La disinformazione oggi non si limita a negare il cambiamento climatico, ma cerca di screditare ogni tentativo di affrontarlo. L’IPIE mostra come la nuova frontiera dell’inganno sia quella che colpisce le soluzioni: l’energia rinnovabile viene accusata di causare blackout, le politiche ambientali vengono descritte come minacce per la sovranità, gli scienziati vengono ridotti a comparse in un dibattito ideologico. Questo slittamento semantico, secondo il rapporto, è l’effetto diretto di una strategia comunicativa sistematica, finanziata da aziende con un interesse economico diretto a ritardare la transizione ecologica. Non si tratta più di negare l’evidenza, ma di renderla politicamente inoperante.

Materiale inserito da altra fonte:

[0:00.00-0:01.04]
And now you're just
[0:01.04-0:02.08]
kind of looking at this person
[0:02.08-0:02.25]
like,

Una parte consistente di questa operazione avviene nel sottobosco digitale. I ricercatori documentano un uso massiccio di bot, troll e reti di account coordinati che amplificano contenuti falsi, costruendo camere dell’eco dove la propaganda si traveste da opinione. Ma il problema non si limita ai social: anche canali televisivi, giornali e agenzie di comunicazione sono coinvolti nel diffondere narrazioni fuorvianti. Il greenwashing – la pratica di presentare come sostenibili attività che non lo sono – è ormai parte integrante della comunicazione aziendale di molte multinazionali del settore energetico, alimentare, turistico e tecnologico.

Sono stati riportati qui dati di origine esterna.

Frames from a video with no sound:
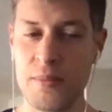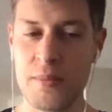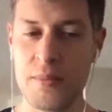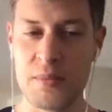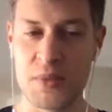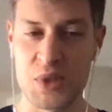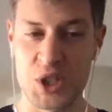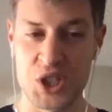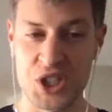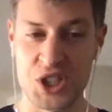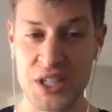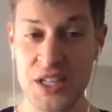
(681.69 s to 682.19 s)

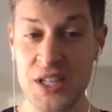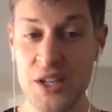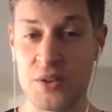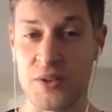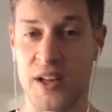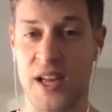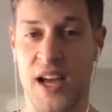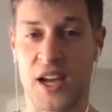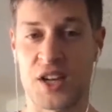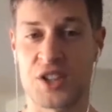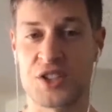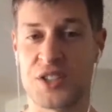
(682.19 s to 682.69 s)

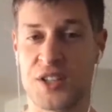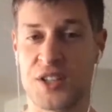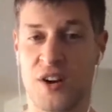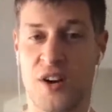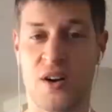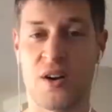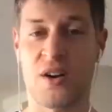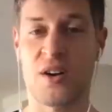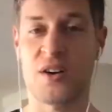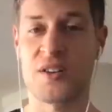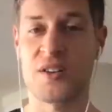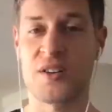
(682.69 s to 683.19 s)
machinery actually
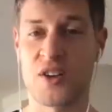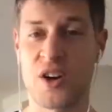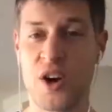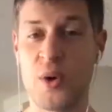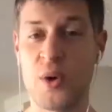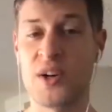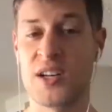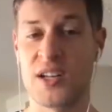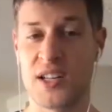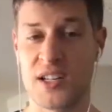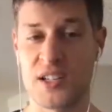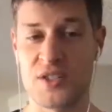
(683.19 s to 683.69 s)
hard
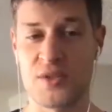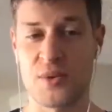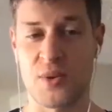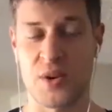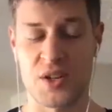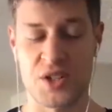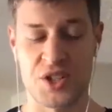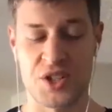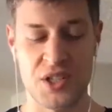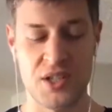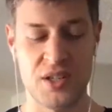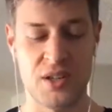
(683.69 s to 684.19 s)
coded into
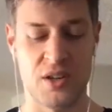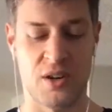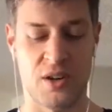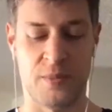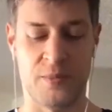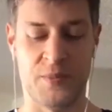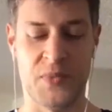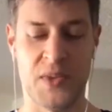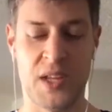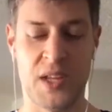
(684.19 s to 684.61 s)
our genome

I bersagli: politica, scienza e cittadini

La crisi dell’integrità informativa, scrive il rapporto, ha effetti misurabili. I cittadini confusi non sanno più distinguere tra fatti e opinioni. I decisori politici diventano oggetto di campagne mirate che ne ostacolano l’azione. Gli scienziati vengono delegittimati non per gli errori – che la scienza sa correggere – ma perché mettono in discussione un sistema di interessi consolidati. Negli Stati Uniti, gran parte della disinformazione proviene da figure pubbliche legate all’industria fossile o a think tank conservatori. In Europa, partiti come AfD, Vox e Rassemblement National rifiutano apertamente la scienza del clima, brandendo l’ideologia nazionalista contro qualsiasi forma di cooperazione ambientale.

Questa dinamica ha effetti sistemici. Le parole pesano più delle leggi quando riescono a svuotarle di significato. La distorsione delle informazioni produce sfiducia, e la sfiducia genera stallo. Il risultato è una democrazia ambientale paralizzata.

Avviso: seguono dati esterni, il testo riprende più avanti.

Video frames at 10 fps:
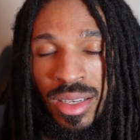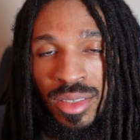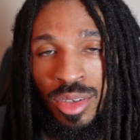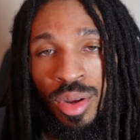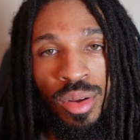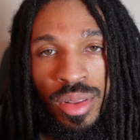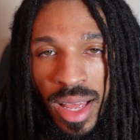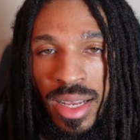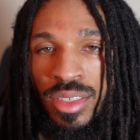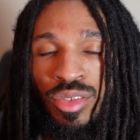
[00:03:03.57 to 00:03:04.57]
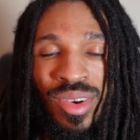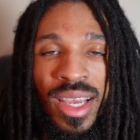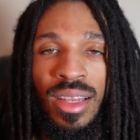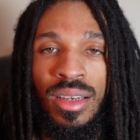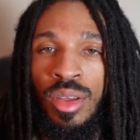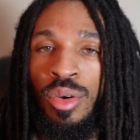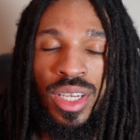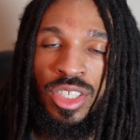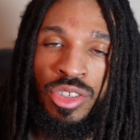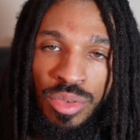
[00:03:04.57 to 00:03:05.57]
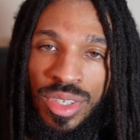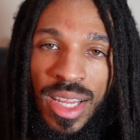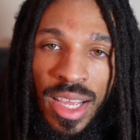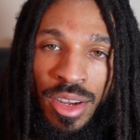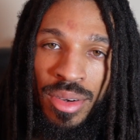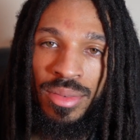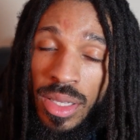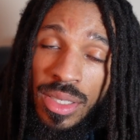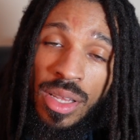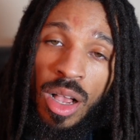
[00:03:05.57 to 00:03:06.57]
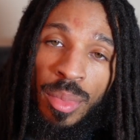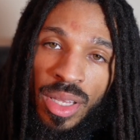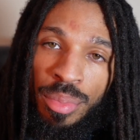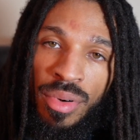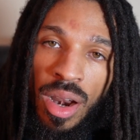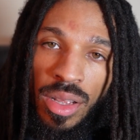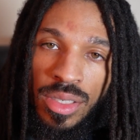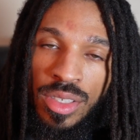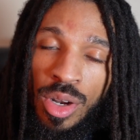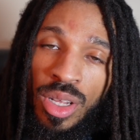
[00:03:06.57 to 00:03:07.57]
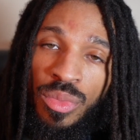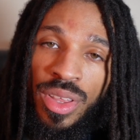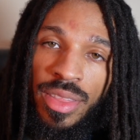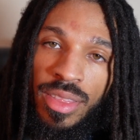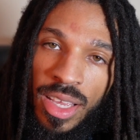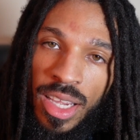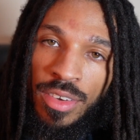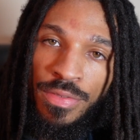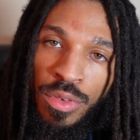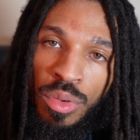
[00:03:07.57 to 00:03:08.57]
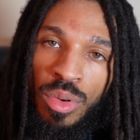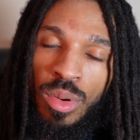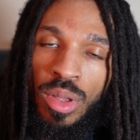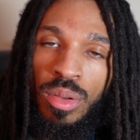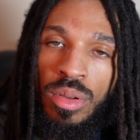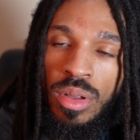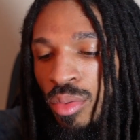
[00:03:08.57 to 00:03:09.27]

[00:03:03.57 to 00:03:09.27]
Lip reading: So that's great. No issues there. Let's talk about the product, starting with the hair food oil.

Un problema globale, una risposta ancora debole

L’ONU ha lanciato una Global Initiative for Information Integrity on Climate Change, ma il divario tra Nord e Sud del mondo resta profondo anche sul piano della ricerca: dei trecento studi analizzati, solo uno riguarda l’Africa. La relatrice speciale ONU Elisa Morgera ha proposto di criminalizzare il greenwashing e le campagne di disinformazione, mentre il segretario Guterres ha chiesto di vietare la pubblicità per le aziende fossili. Ma le resistenze sono forti, e i responsabili restano perlopiù impuniti.

L’IPIE indica alcune linee di intervento: maggiore regolamentazione dei contenuti digitali, obblighi di trasparenza per le imprese, educazione diffusa sulla scienza del clima. Ma il tempo stringe. Come ricorda il rapporto, restano cinque anni per dimezzare le emissioni. Senza un’informazione libera, verificata e accessibile, non ci sarà possibilità di riuscirci. Perché la catastrofe climatica non avanza da sola: viene accompagnata, ogni giorno, da parole che la giustificano.